(EXERCISE BRIEF):
Each record should reappear exactly in your answer, minus any picture.

(EXTRACTED MATERIAL):
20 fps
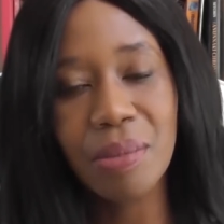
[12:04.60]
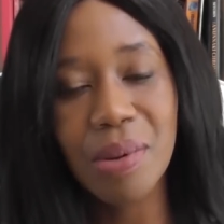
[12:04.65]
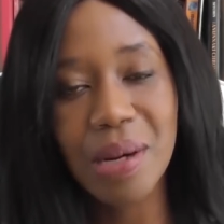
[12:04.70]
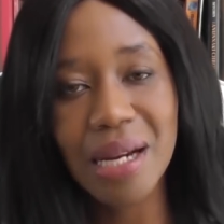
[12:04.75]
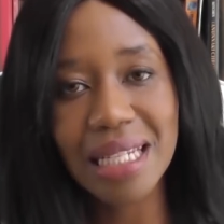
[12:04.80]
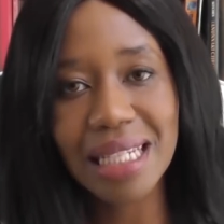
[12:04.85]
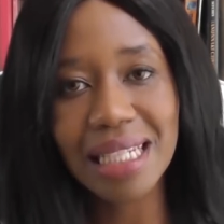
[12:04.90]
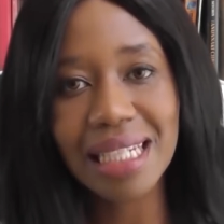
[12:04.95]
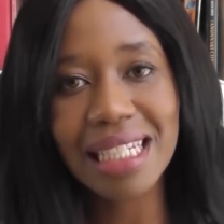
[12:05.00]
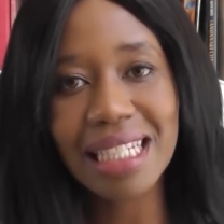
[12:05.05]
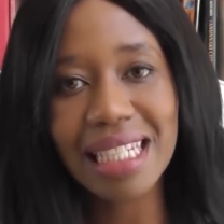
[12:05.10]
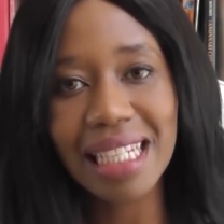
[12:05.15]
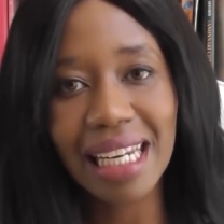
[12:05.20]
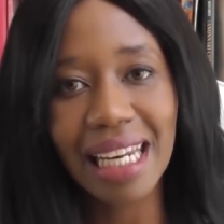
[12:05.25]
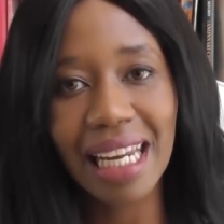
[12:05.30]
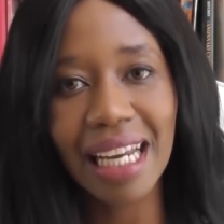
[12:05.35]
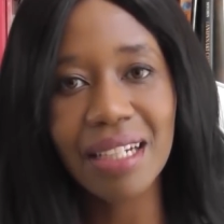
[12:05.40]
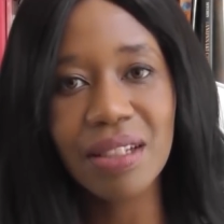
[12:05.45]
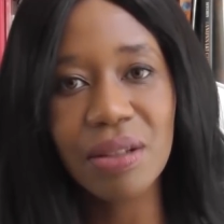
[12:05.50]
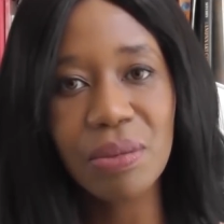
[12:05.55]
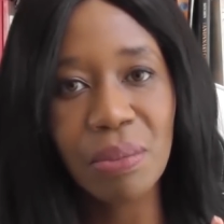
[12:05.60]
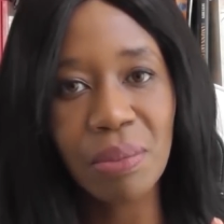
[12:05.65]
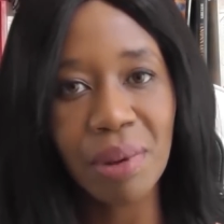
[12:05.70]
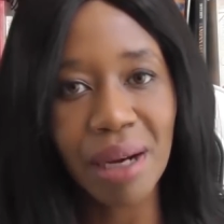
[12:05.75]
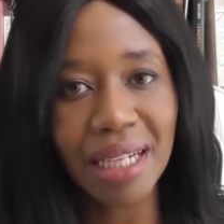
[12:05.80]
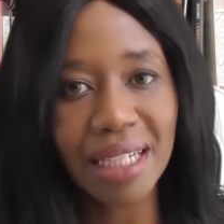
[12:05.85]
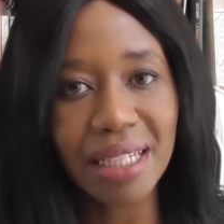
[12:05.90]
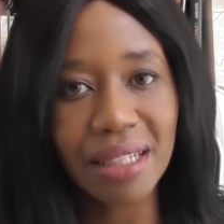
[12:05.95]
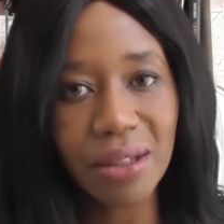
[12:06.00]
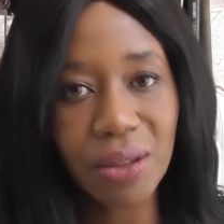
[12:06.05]
President-elect
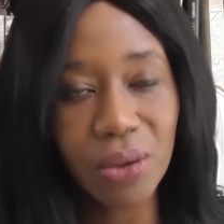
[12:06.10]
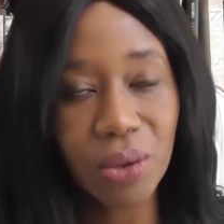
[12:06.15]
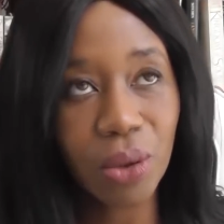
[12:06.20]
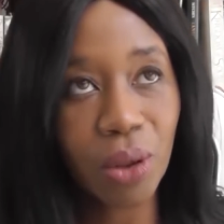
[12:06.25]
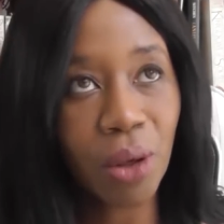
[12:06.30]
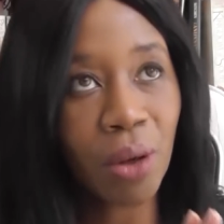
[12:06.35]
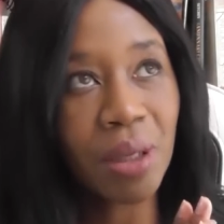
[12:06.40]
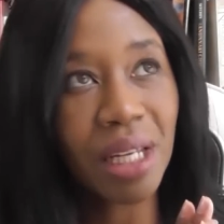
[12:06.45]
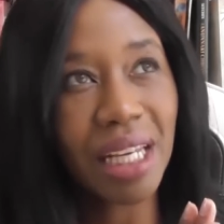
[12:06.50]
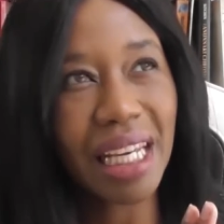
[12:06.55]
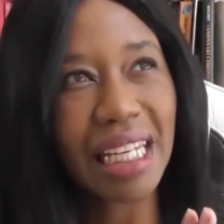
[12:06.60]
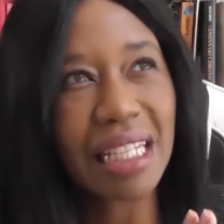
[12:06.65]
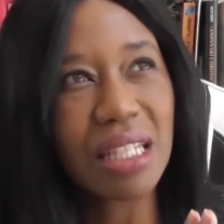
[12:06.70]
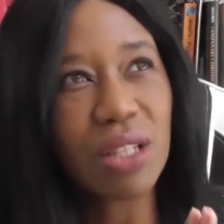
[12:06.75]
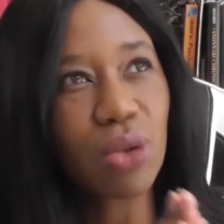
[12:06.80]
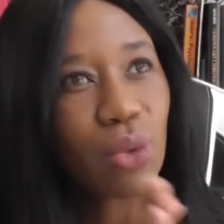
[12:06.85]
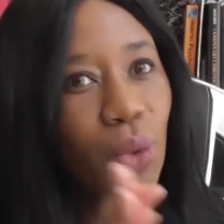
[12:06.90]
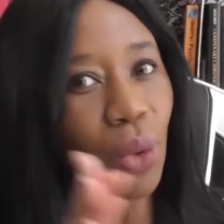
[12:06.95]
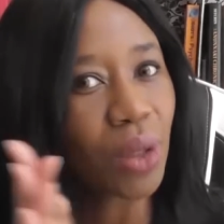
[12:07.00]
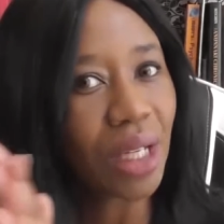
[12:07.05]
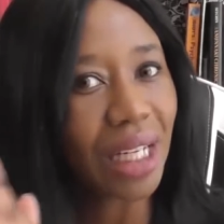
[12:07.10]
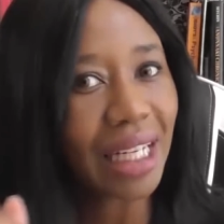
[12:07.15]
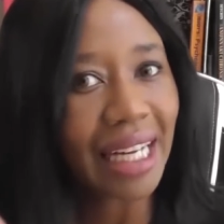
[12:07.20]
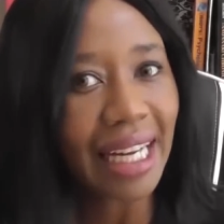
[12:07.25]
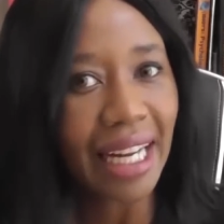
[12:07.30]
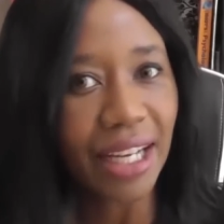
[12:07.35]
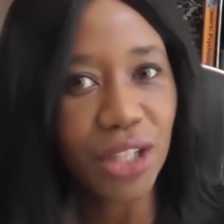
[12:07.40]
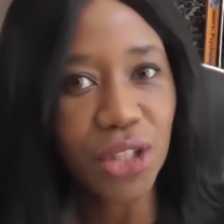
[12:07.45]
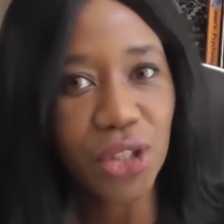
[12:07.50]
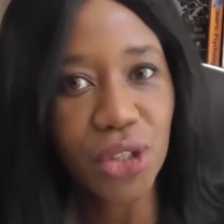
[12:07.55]
Biden, who only gets sworn in
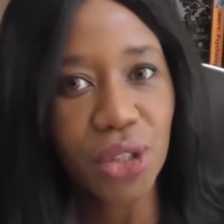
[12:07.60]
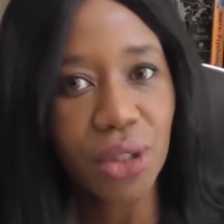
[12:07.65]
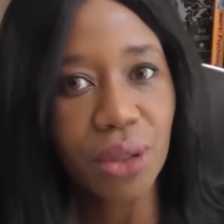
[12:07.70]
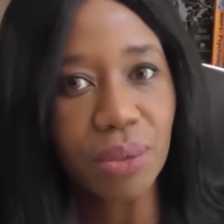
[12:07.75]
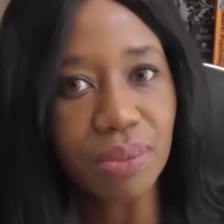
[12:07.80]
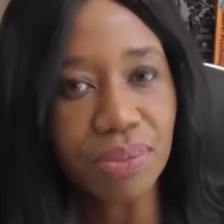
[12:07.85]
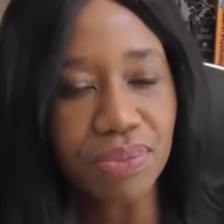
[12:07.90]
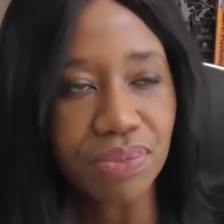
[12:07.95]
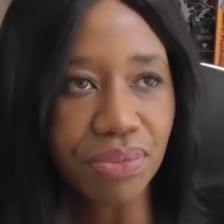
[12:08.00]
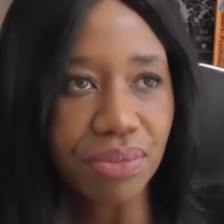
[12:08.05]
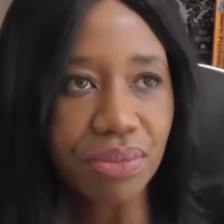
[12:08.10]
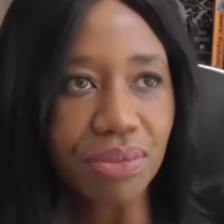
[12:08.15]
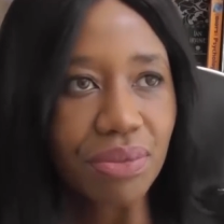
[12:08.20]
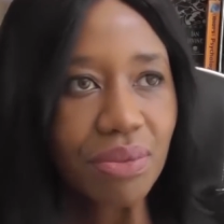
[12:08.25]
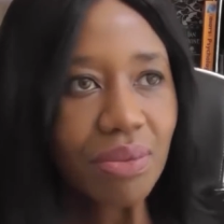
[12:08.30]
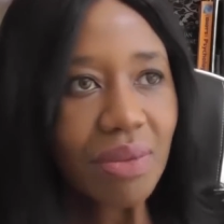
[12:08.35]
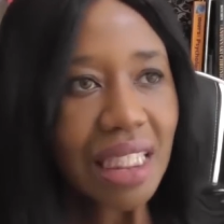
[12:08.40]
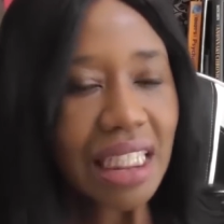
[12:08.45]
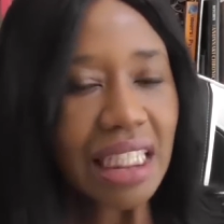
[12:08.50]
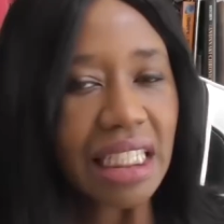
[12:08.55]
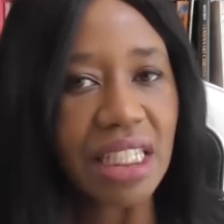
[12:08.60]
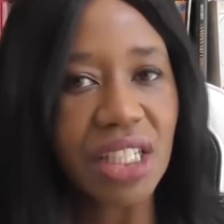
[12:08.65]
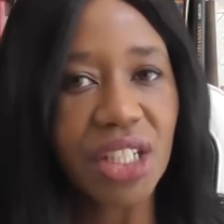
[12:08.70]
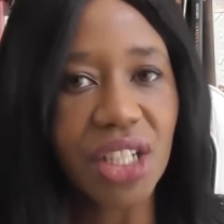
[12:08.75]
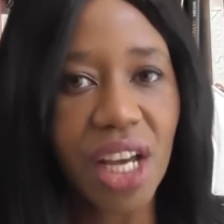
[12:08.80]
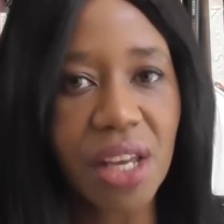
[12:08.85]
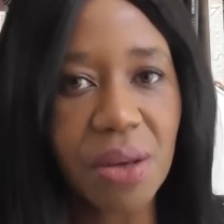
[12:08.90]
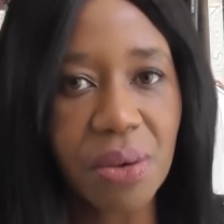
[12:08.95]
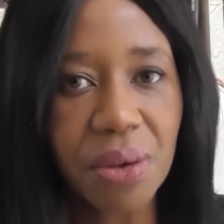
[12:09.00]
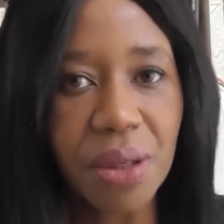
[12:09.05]
next year, in
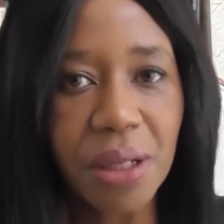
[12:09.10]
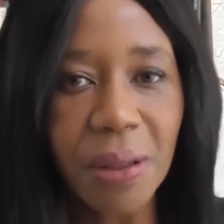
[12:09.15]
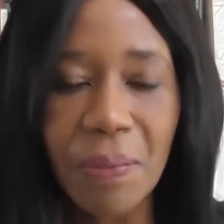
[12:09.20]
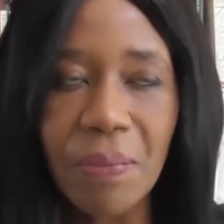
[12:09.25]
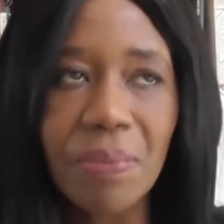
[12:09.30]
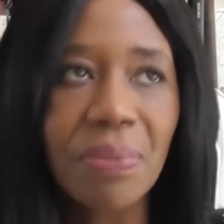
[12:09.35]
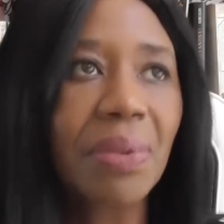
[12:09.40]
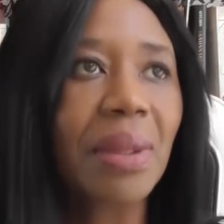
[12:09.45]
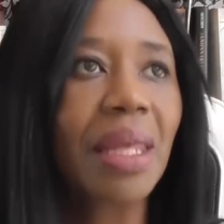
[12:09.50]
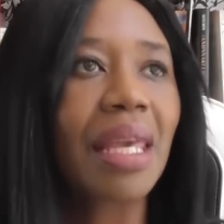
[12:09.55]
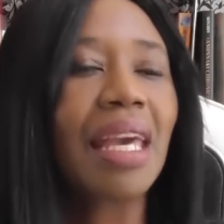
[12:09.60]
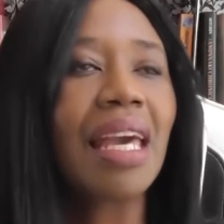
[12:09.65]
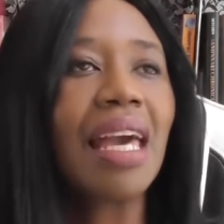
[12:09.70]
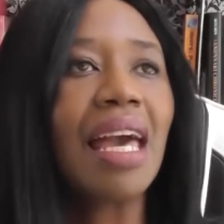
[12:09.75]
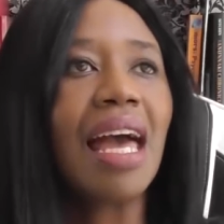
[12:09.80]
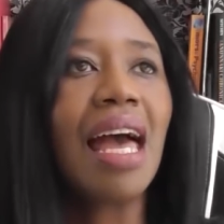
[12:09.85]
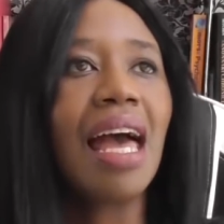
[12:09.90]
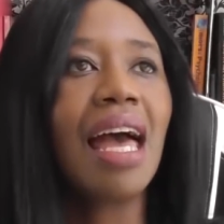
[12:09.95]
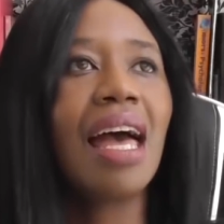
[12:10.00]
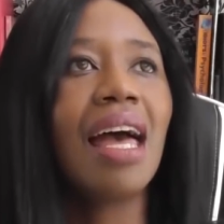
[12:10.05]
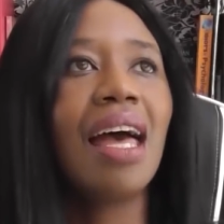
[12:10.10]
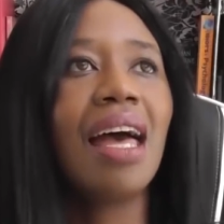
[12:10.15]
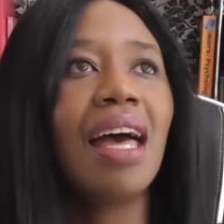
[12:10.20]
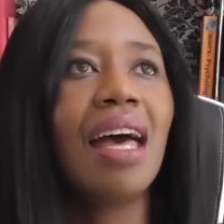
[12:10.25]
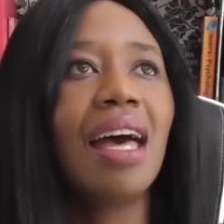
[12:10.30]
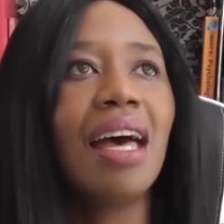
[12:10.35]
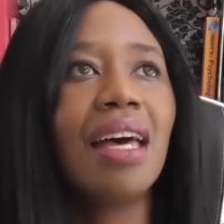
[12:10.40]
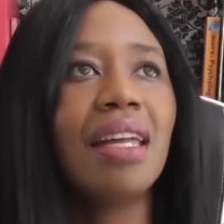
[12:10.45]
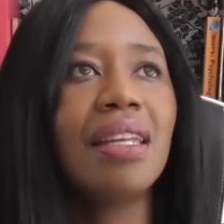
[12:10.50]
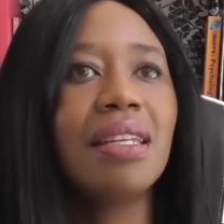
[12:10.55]
January,
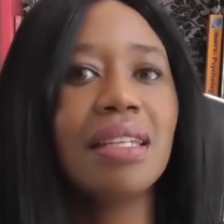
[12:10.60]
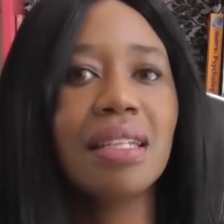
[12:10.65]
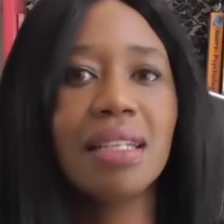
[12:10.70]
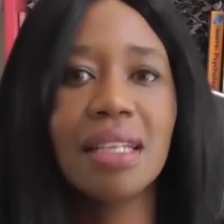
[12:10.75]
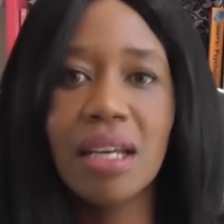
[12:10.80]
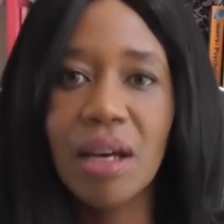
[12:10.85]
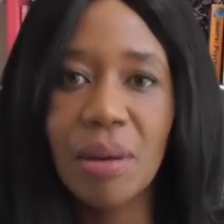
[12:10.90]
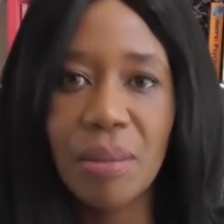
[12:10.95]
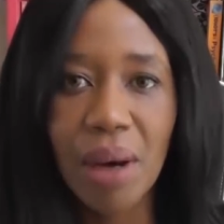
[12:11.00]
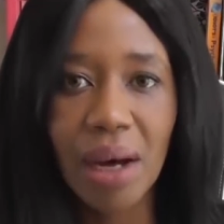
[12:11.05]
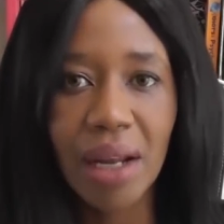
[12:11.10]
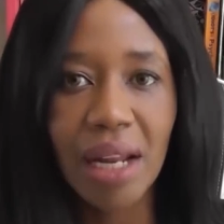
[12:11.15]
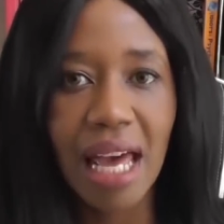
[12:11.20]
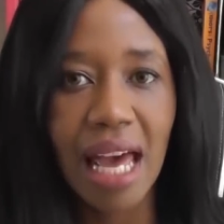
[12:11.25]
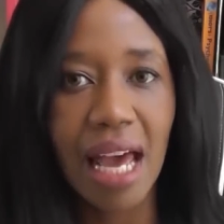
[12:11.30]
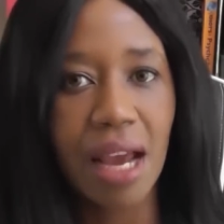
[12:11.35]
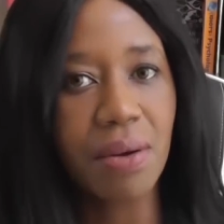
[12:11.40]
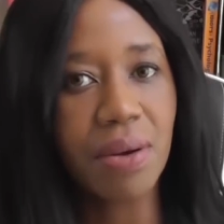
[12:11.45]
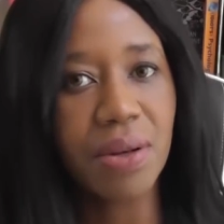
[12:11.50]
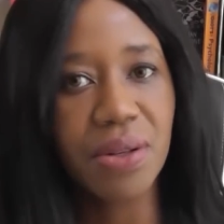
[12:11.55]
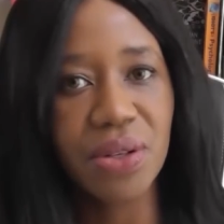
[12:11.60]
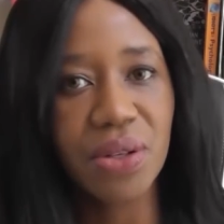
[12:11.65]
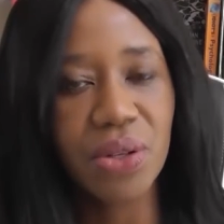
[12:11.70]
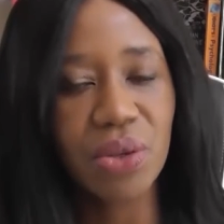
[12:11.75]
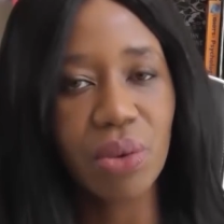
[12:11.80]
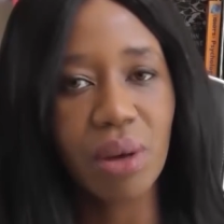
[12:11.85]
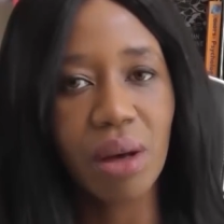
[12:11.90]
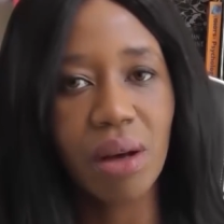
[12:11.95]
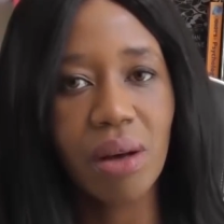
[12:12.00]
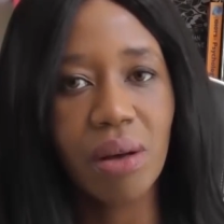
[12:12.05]
and Kamala Harris
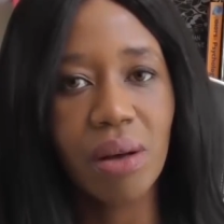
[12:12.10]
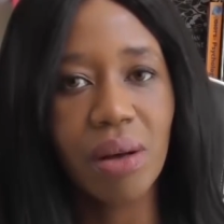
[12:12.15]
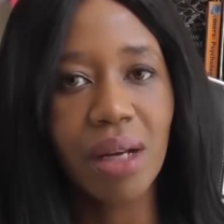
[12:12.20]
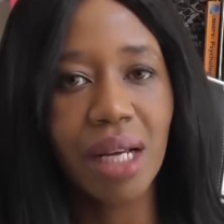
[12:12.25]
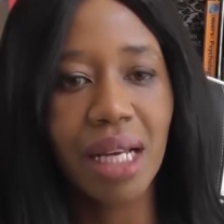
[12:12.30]
as well.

(TASK OUTPUT):
20 fps
[12:04.60]
[12:04.65]
[12:04.70]
[12:04.75]
[12:04.80]
[12:04.85]
[12:04.90]
[12:04.95]
[12:05.00]
[12:05.05]
[12:05.10]
[12:05.15]
[12:05.20]
[12:05.25]
[12:05.30]
[12:05.35]
[12:05.40]
[12:05.45]
[12:05.50]
[12:05.55]
[12:05.60]
[12:05.65]
[12:05.70]
[12:05.75]
[12:05.80]
[12:05.85]
[12:05.90]
[12:05.95]
[12:06.00]
[12:06.05]
President-elect
[12:06.10]
[12:06.15]
[12:06.20]
[12:06.25]
[12:06.30]
[12:06.35]
[12:06.40]
[12:06.45]
[12:06.50]
[12:06.55]
[12:06.60]
[12:06.65]
[12:06.70]
[12:06.75]
[12:06.80]
[12:06.85]
[12:06.90]
[12:06.95]
[12:07.00]
[12:07.05]
[12:07.10]
[12:07.15]
[12:07.20]
[12:07.25]
[12:07.30]
[12:07.35]
[12:07.40]
[12:07.45]
[12:07.50]
[12:07.55]
Biden, who only gets sworn in
[12:07.60]
[12:07.65]
[12:07.70]
[12:07.75]
[12:07.80]
[12:07.85]
[12:07.90]
[12:07.95]
[12:08.00]
[12:08.05]
[12:08.10]
[12:08.15]
[12:08.20]
[12:08.25]
[12:08.30]
[12:08.35]
[12:08.40]
[12:08.45]
[12:08.50]
[12:08.55]
[12:08.60]
[12:08.65]
[12:08.70]
[12:08.75]
[12:08.80]
[12:08.85]
[12:08.90]
[12:08.95]
[12:09.00]
[12:09.05]
next year, in
[12:09.10]
[12:09.15]
[12:09.20]
[12:09.25]
[12:09.30]
[12:09.35]
[12:09.40]
[12:09.45]
[12:09.50]
[12:09.55]
[12:09.60]
[12:09.65]
[12:09.70]
[12:09.75]
[12:09.80]
[12:09.85]
[12:09.90]
[12:09.95]
[12:10.00]
[12:10.05]
[12:10.10]
[12:10.15]
[12:10.20]
[12:10.25]
[12:10.30]
[12:10.35]
[12:10.40]
[12:10.45]
[12:10.50]
[12:10.55]
January,
[12:10.60]
[12:10.65]
[12:10.70]
[12:10.75]
[12:10.80]
[12:10.85]
[12:10.90]
[12:10.95]
[12:11.00]
[12:11.05]
[12:11.10]
[12:11.15]
[12:11.20]
[12:11.25]
[12:11.30]
[12:11.35]
[12:11.40]
[12:11.45]
[12:11.50]
[12:11.55]
[12:11.60]
[12:11.65]
[12:11.70]
[12:11.75]
[12:11.80]
[12:11.85]
[12:11.90]
[12:11.95]
[12:12.00]
[12:12.05]
and Kamala Harris
[12:12.10]
[12:12.15]
[12:12.20]
[12:12.25]
[12:12.30]
as well.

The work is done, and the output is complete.